High as it is, the unemployment rate does not account for the 7% of California adults who are underemployed—working part-time when they’d rather work full-time. Nor does it count “discouraged and marginally attached” workers—those who have stopped looking for work because, for example, they think there are no jobs available or they don’t have the skills for available jobs. When discouraged and underemployed workers are added to the ranks of unemployed, California’s rate of un- and underemployment (or labor underutilization,” the term used by the Bureau of Labor Statistics) comes to 15.4%—8.2 points higher than the official unemployment rate. In fact, California’s underutilization rate is the second highest in the country (only Nevada’s is higher). Based on underemployment rates, we know that growth is needed not just in the number of jobs but also the number of full-time jobs.

Education is the most important factor in determining who is employed—and fully employed. Workers with college degrees are less likely to be unemployed, underemployed, or to have stopped looking for work. These workers fared better during the recession, an indication that education can be a buffer against the bust cycles of our economy. And education is likely to be increasingly relevant in our future economy: more than two-thirds of new jobs over the next 10 years or so will require at least some college training.
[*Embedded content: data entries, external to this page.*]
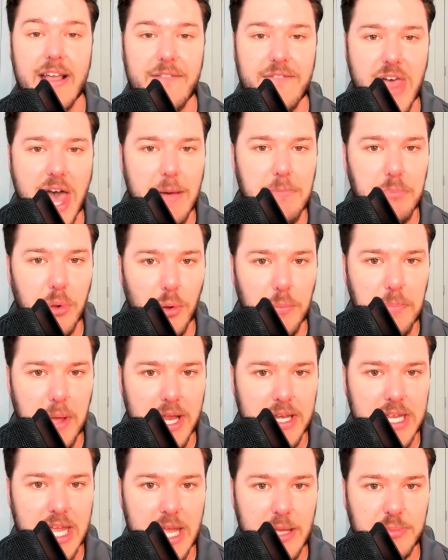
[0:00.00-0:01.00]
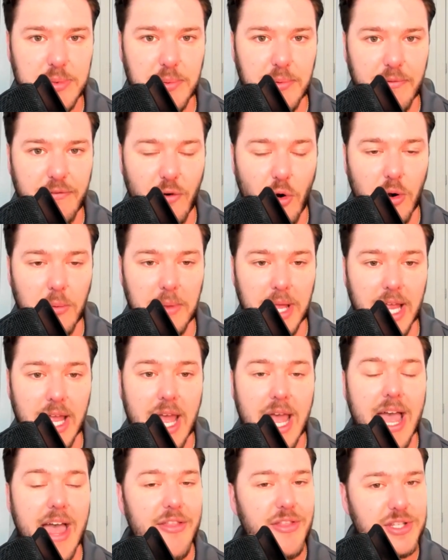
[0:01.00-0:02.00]
if that bullpen keeps
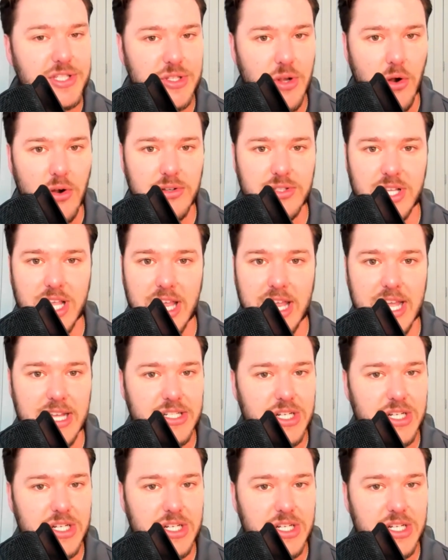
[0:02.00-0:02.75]
performing and the starters can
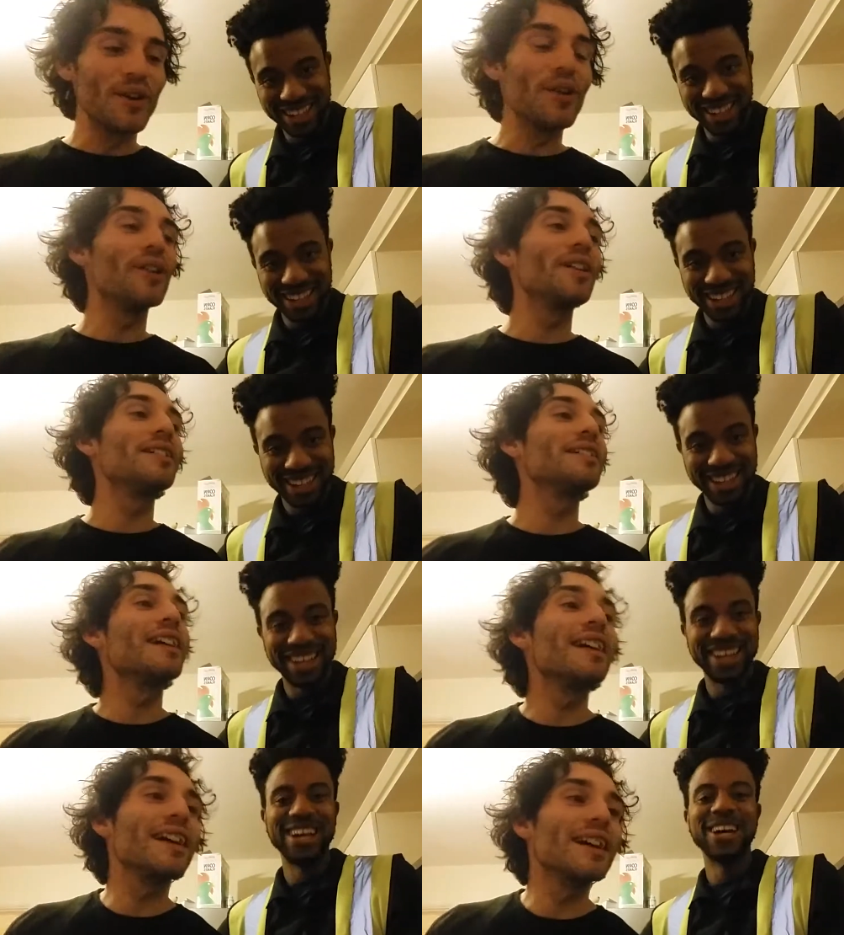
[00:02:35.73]
Speaker 1: or
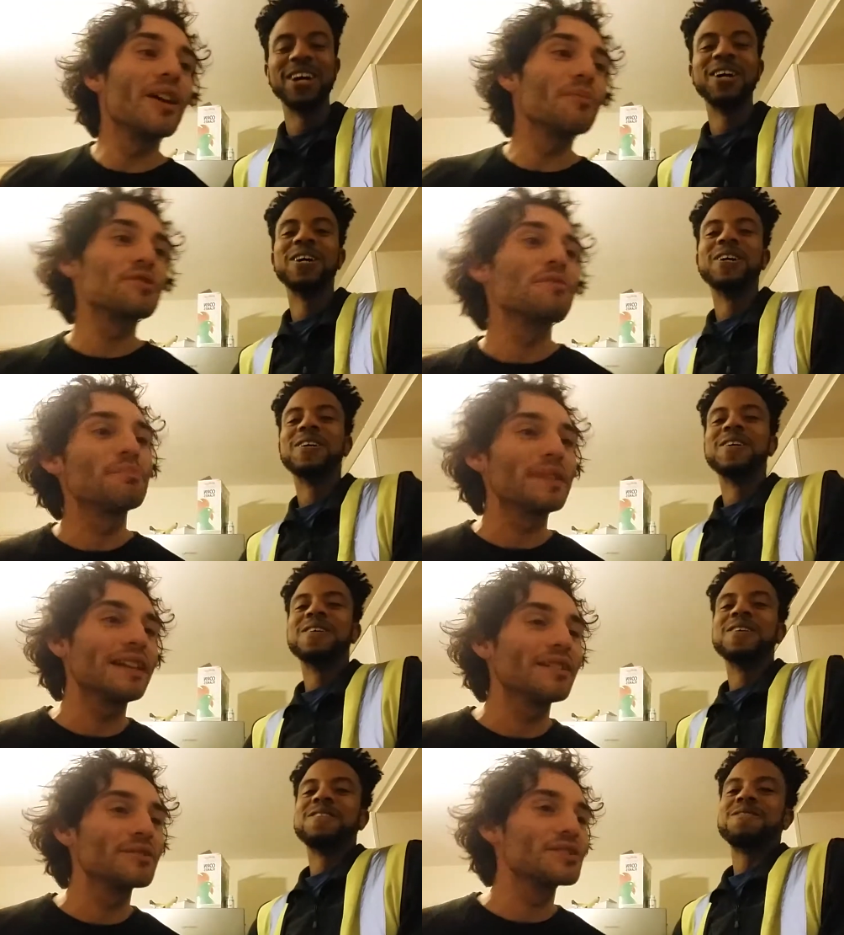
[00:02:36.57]
uh, option
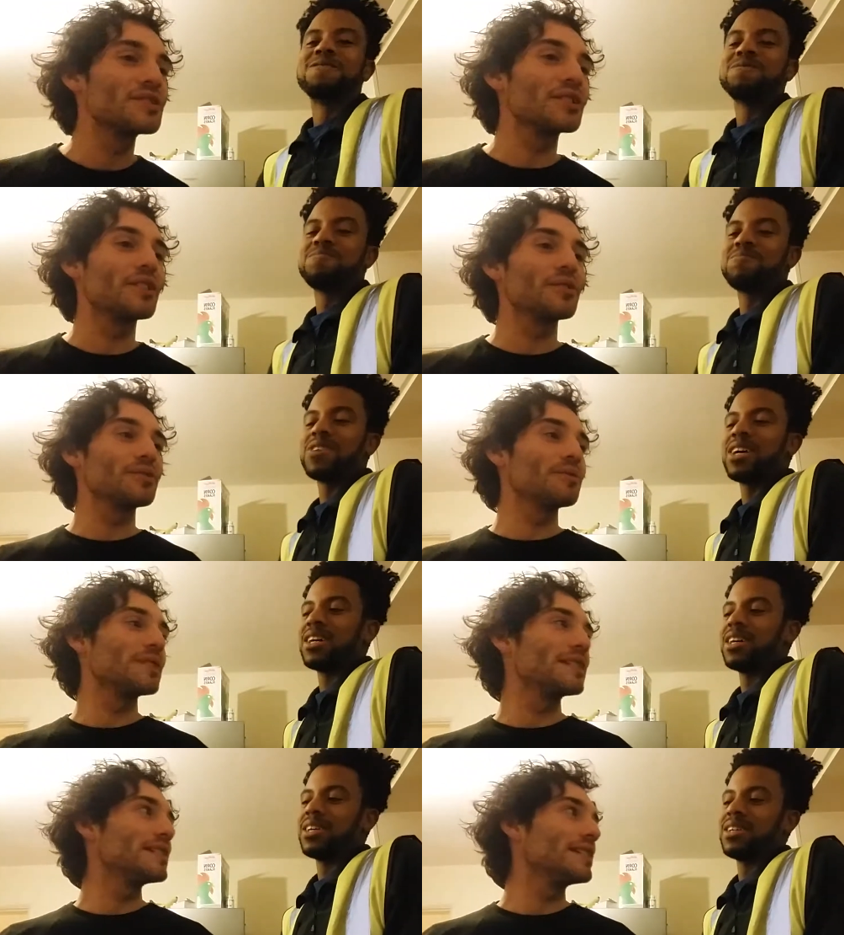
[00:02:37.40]
B was to go to yeah.
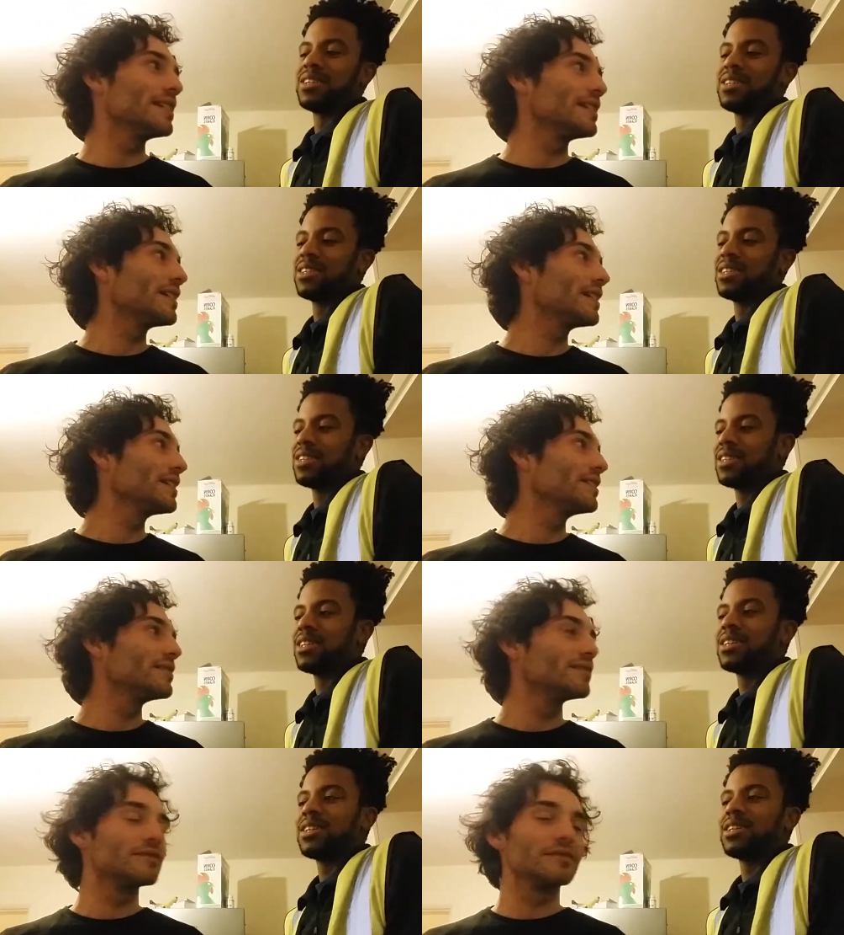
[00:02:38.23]
a CD
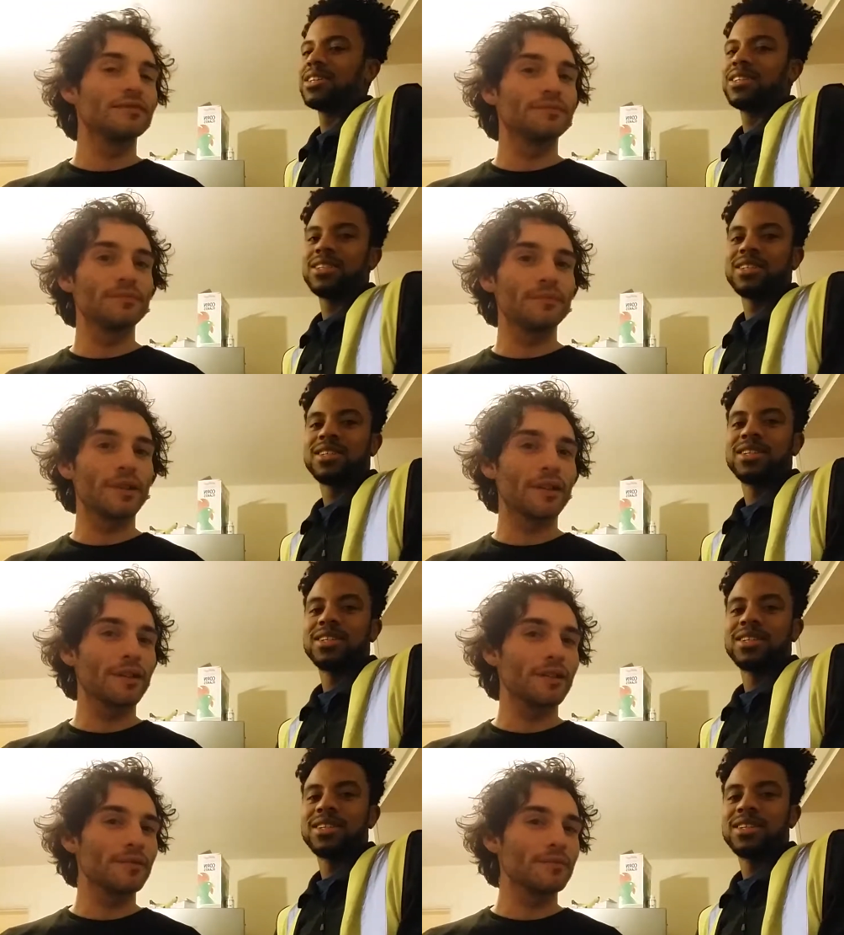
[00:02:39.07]

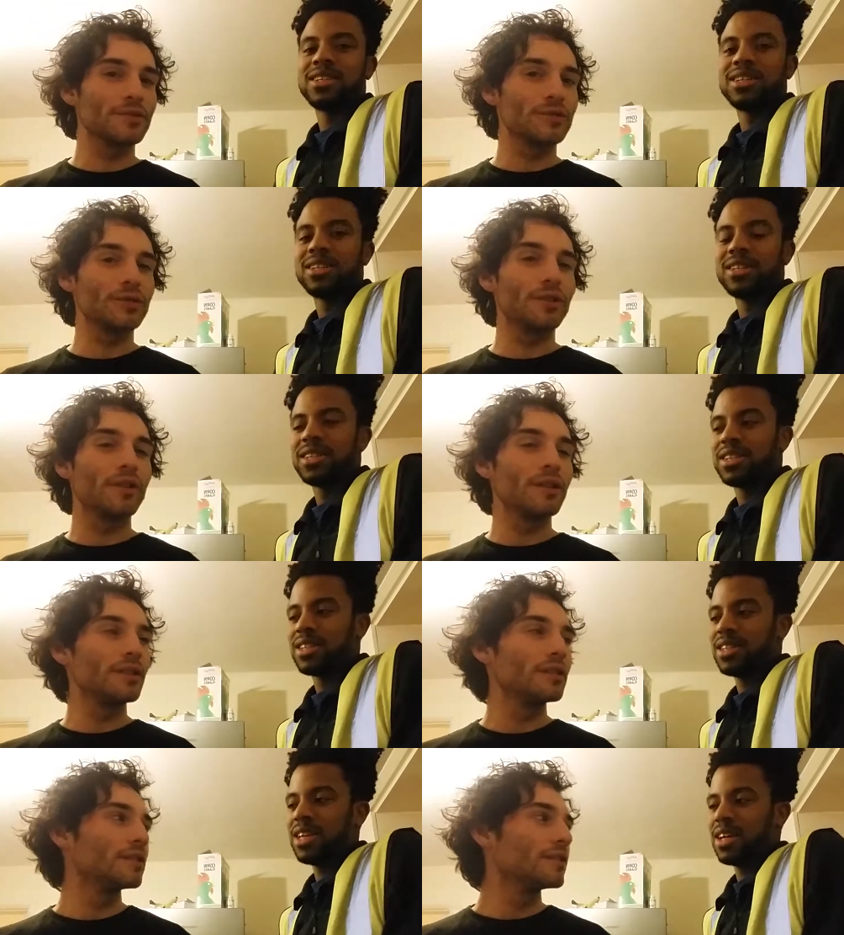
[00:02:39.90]
um,
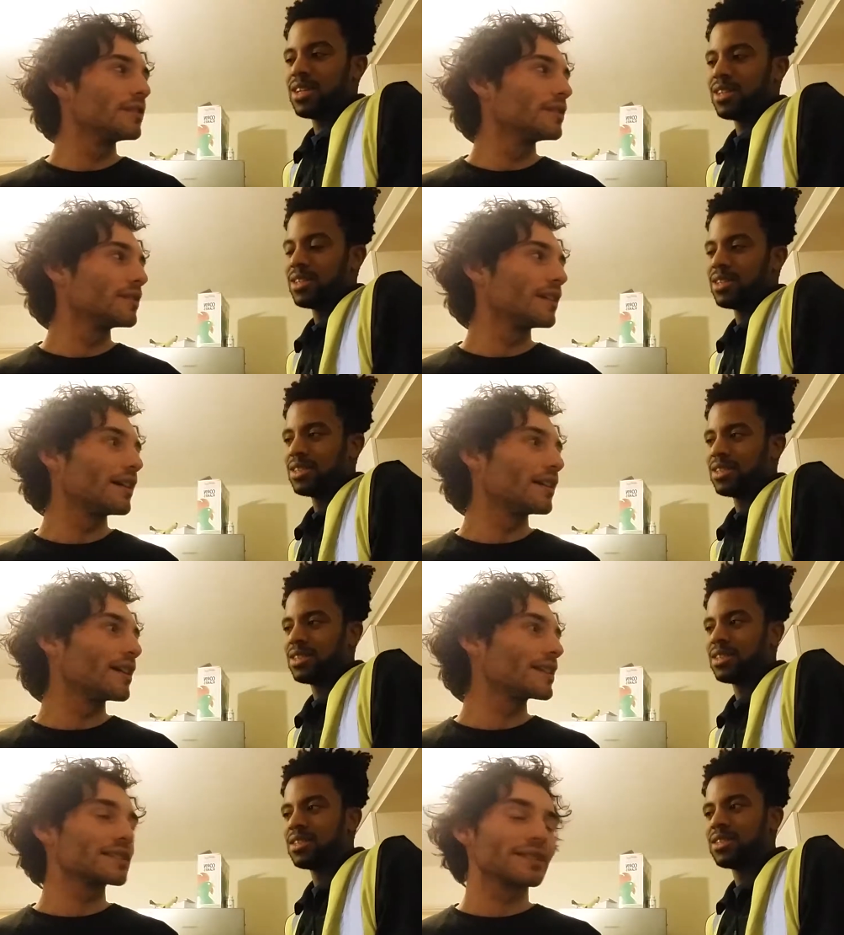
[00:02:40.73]
store. Yeah. And
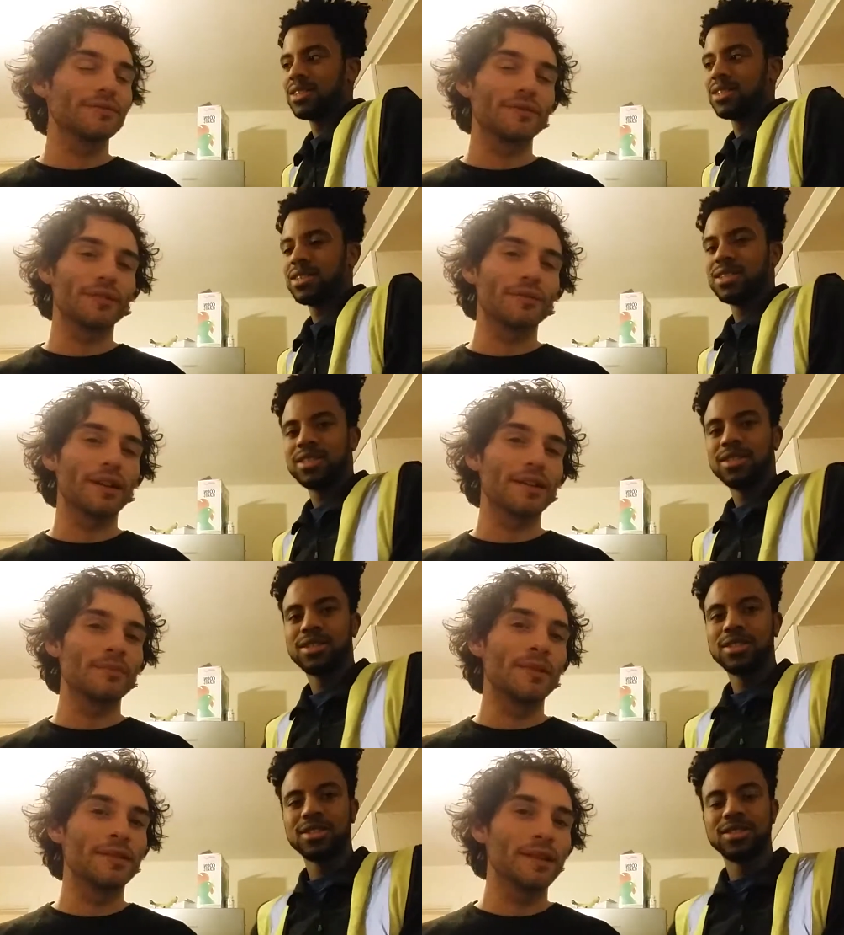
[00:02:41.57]
ask for a
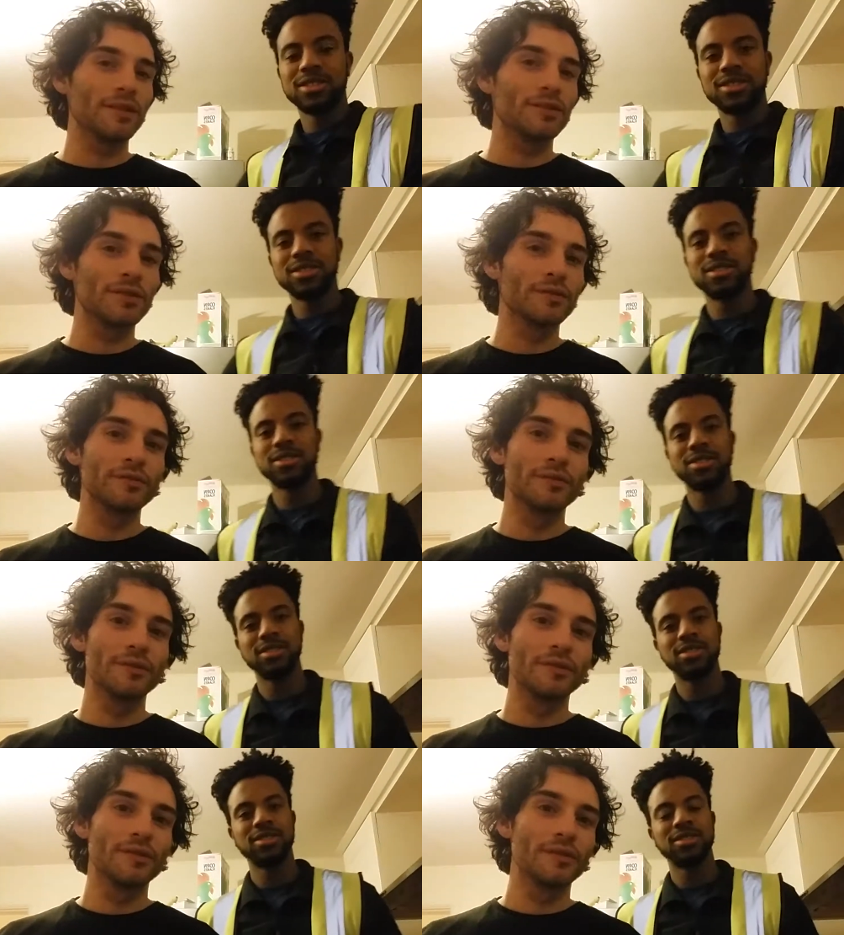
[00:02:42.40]
recommendation,
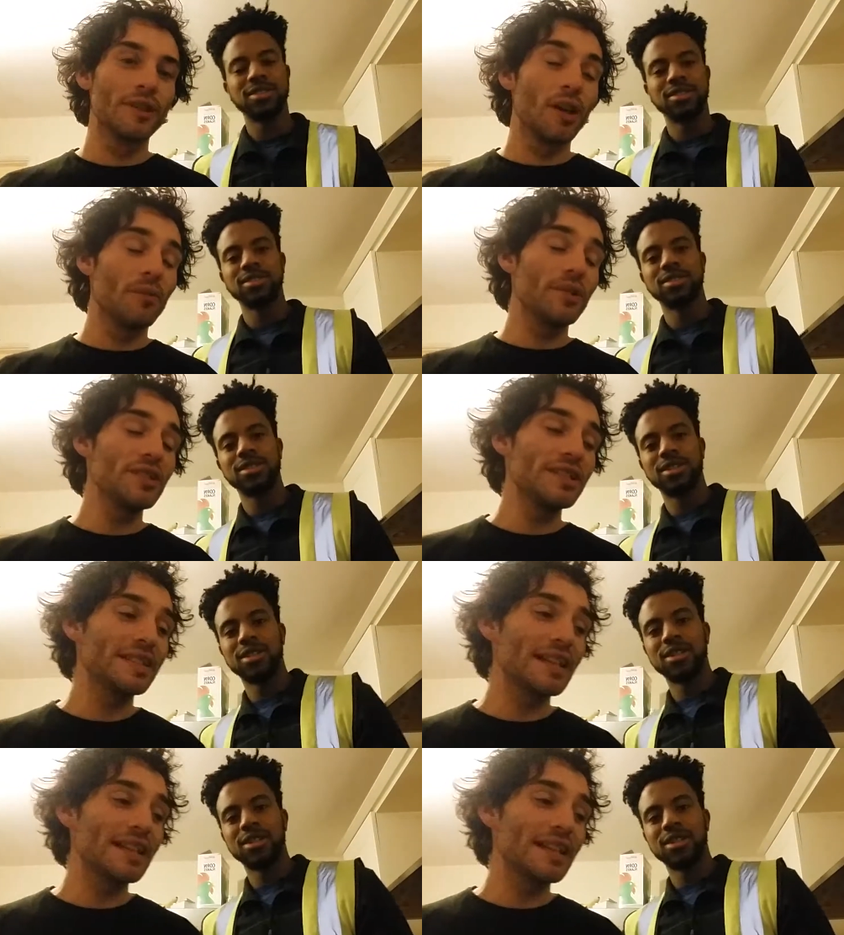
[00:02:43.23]
which he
State and federal policymakers are making some investments in training resources for California’s workforce—the California Career Pathways Trust and the federal Workforce Innovation and Opportunity Act are two good examples. The challenge is to do more to ensure that current and future workers are trained for the jobs of both today and tomorrow.

Bay Area Tops in Population Growth Rates

For many decades, inland areas of California have experienced faster population growth rates than coastal areas. Indeed, from 1950 to 2010 the Inland Empire (Riverside and San Bernardino Counties) experienced the most rapid rate of population growth in California. But now, for the first time since the 1860s, the Bay Area—long the slowest-growing urban region—is experiencing faster growth rates than any other region of the state.

Clearly, the Bay Area’s strong economy has led to this growth. With robust job gains and relatively high wages, demand to live in the Bay Area is very high. To some extent, local authorities and builders have responded to this demand with new housing construction, much of it multi-unit housing in densely populated areas. Population growth has been especially strong in Santa Clara and Alameda Counties, but San Francisco and San Mateo Counties are also outpacing the more suburban parts of the Bay Area, such as Sonoma and Solano Counties.

In contrast, inland areas are still recovering from the recession and housing bust that hit them hard at the end of the last decade. Declines in employment and very high rates of foreclosure were centered on these inland regions, including the Inland Empire, the San Joaquin Valley, and Sacramento.

Some might say this is not an important shift in regional growth patterns. After all, at 1.0 percent annual growth, Bay Area populations are not exactly exploding. But growth rates in the Bay Area are twice as high this decade as they were in the previous one, and no one expected the Bay Area to be the fastest-growing region of the state—according to long-term projections, inland areas will have faster growth rates than coastal areas. If recent patterns persist, this conventional wisdom will be turned on its head, and the implications for California’s future—from transportation infrastructure to water demand—could be enormous. As the economic recovery spreads throughout the state, it is reasonable to expect that inland growth will pick up, but to what extent and for how long is highly uncertain.

Chart Source: Author’s calculations based on California Department of Finance data.